Novi juga menjelaskan tawuran dipilih sebagai pelampiasan kegiatan remaja karena kebutuhan ingin diakui keberadaannya dan menunjukkan bahwa mereka kuat secara psikologis. Ta heran, akhirnya tawuran menjadi permasalahan yang ada pada remaja, untuk mendobrak rutinitas dan kebosanan.
Untuk mengantisipasi hal tersebut, Novi menyarankan sekolah melakukan kegiatan positif dari rutinitas yang ada misalnya yang berkaitan dengan berpuasa atau interaksi sosial misal mengunjungi desa.
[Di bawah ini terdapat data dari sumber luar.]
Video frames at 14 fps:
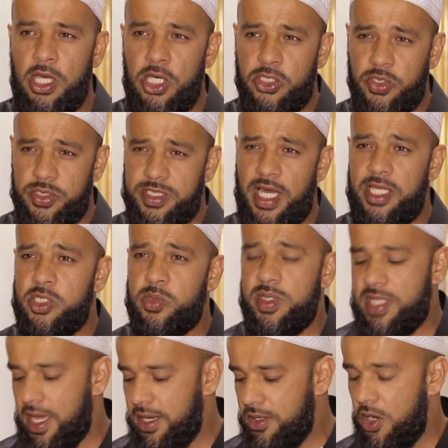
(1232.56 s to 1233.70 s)
So studies were
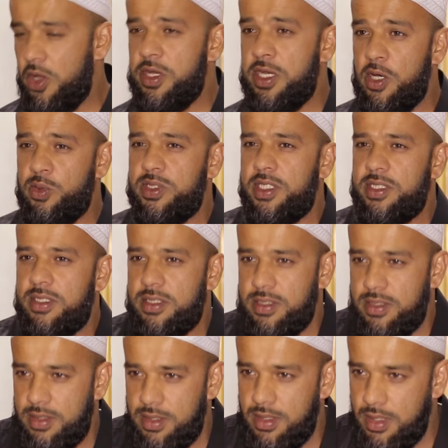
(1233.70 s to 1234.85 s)
done on noses,
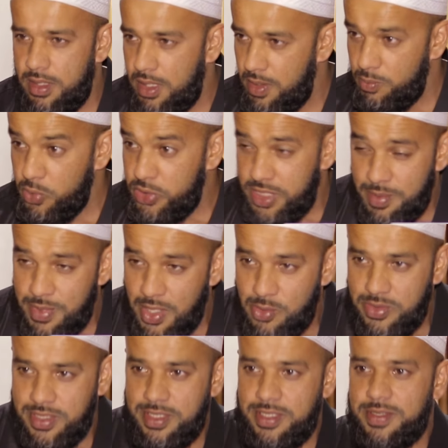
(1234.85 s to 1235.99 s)
Muslim
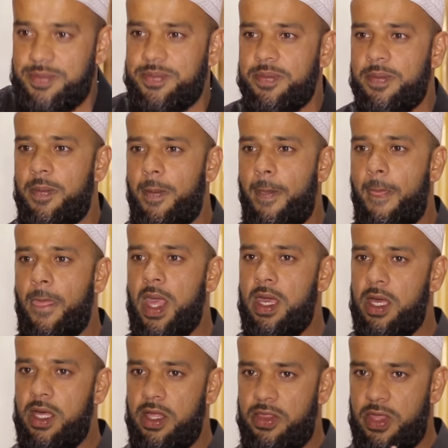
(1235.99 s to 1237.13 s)
noses.
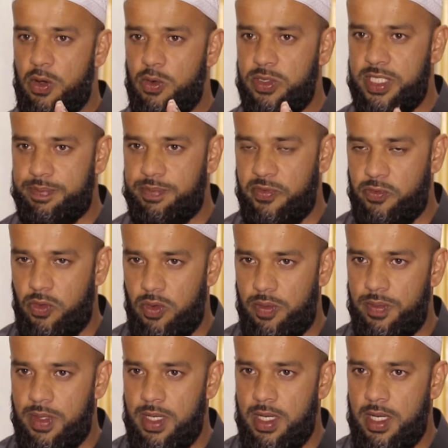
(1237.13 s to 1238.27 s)
Those that perform
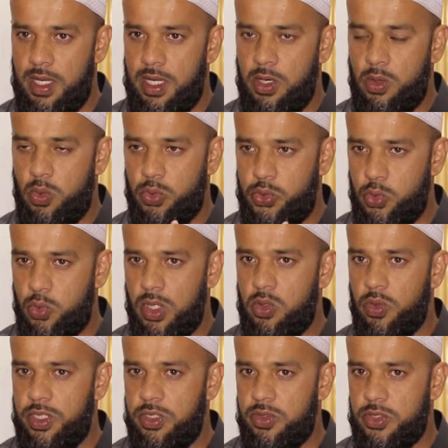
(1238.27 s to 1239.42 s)
wudu
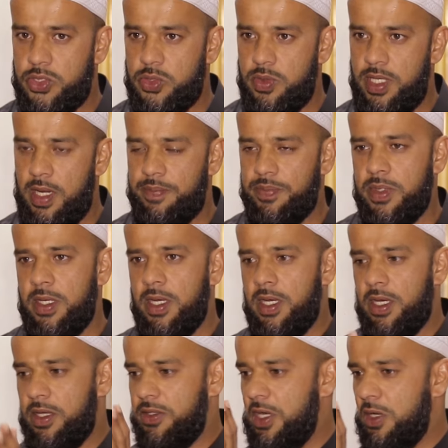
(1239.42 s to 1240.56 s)
according to the Sunnah,
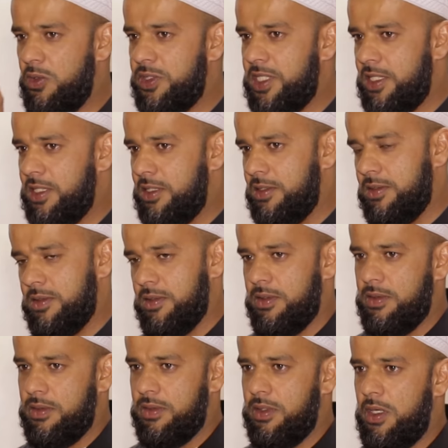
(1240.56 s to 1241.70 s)
those that
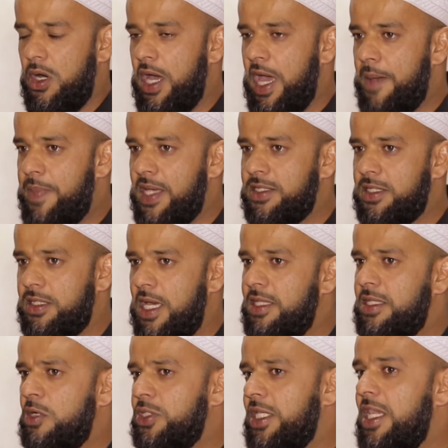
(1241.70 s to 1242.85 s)
are haphazard, and
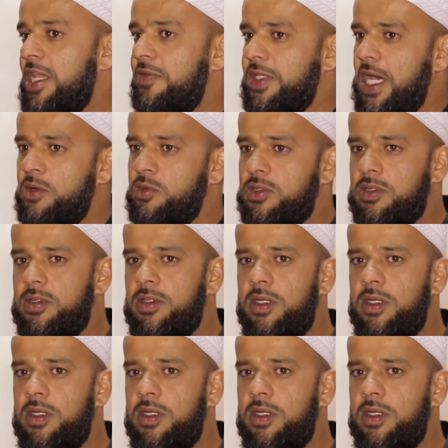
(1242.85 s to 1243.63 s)
those that leave it out.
Hal ini akan membuat sebuah memori baru dan kegiatan yang berbeda namun tetap memunculkan rasa empati dan kebersamaan terlebih dalam memaknai bulan puasa.
Ia juga mengatakan, para remaja bisa dilibatkan dalam kegiatan festival budaya yang menghibur di kala menunggu berbuka puasa yang akan memunculkan sisi kreatif remaja.
“Jadi mereka energinya dipakai untuk hal positif, nah sayangnya kita tidak cukup kreatif gitu ya untuk menciptakan momen-momen yang meaningful itu di saat mereka tidak punya banyak kegiatan,” kata Novi.
Peran Orang Tua
Baru-baru ini, Polres Jakarta Pusat menyatakan tenga meningkatkan patroli di lokasi-lokasi rawan untuk mencegah aksi tawuran dan memberikan rasa aman kepada warga.
“Kami menerjunkan Tim Patroli Perintis Presisi Polrestro Jakpus bersama patroli Polsek setiap hari di tempat rawan tawuran dan jam rawan tawuran," kata Kapolres Metro Jakarta Pusat Kombes Pol Susatyo Condro. di Jakarta, Jumat.
Menurut dia, peningkatan patroli yang dilakukan di lokasi rawan merupakan upaya menjamin rasa aman bagi warga. Ia mengatakan bahwa aksi tawuran yang terjadi juga dapat dicegah melalui peran dari para orang tua.
Untuk itu, Susatyo mengimbau kepada orang tua mengawasi anak-anak mereka agar tidak terlibat dalam aksi kriminal yang dapat merusak masa depan.
"Para orang tua agar menyampaikan kepada anak-anaknya untuk tidak keluar malam hari, tidak melakukan tawuran, serta menjauhi narkoba dan minuman keras. Berikan kegiatan yang positif untuk masa depan putra-putrinya," tegasnya.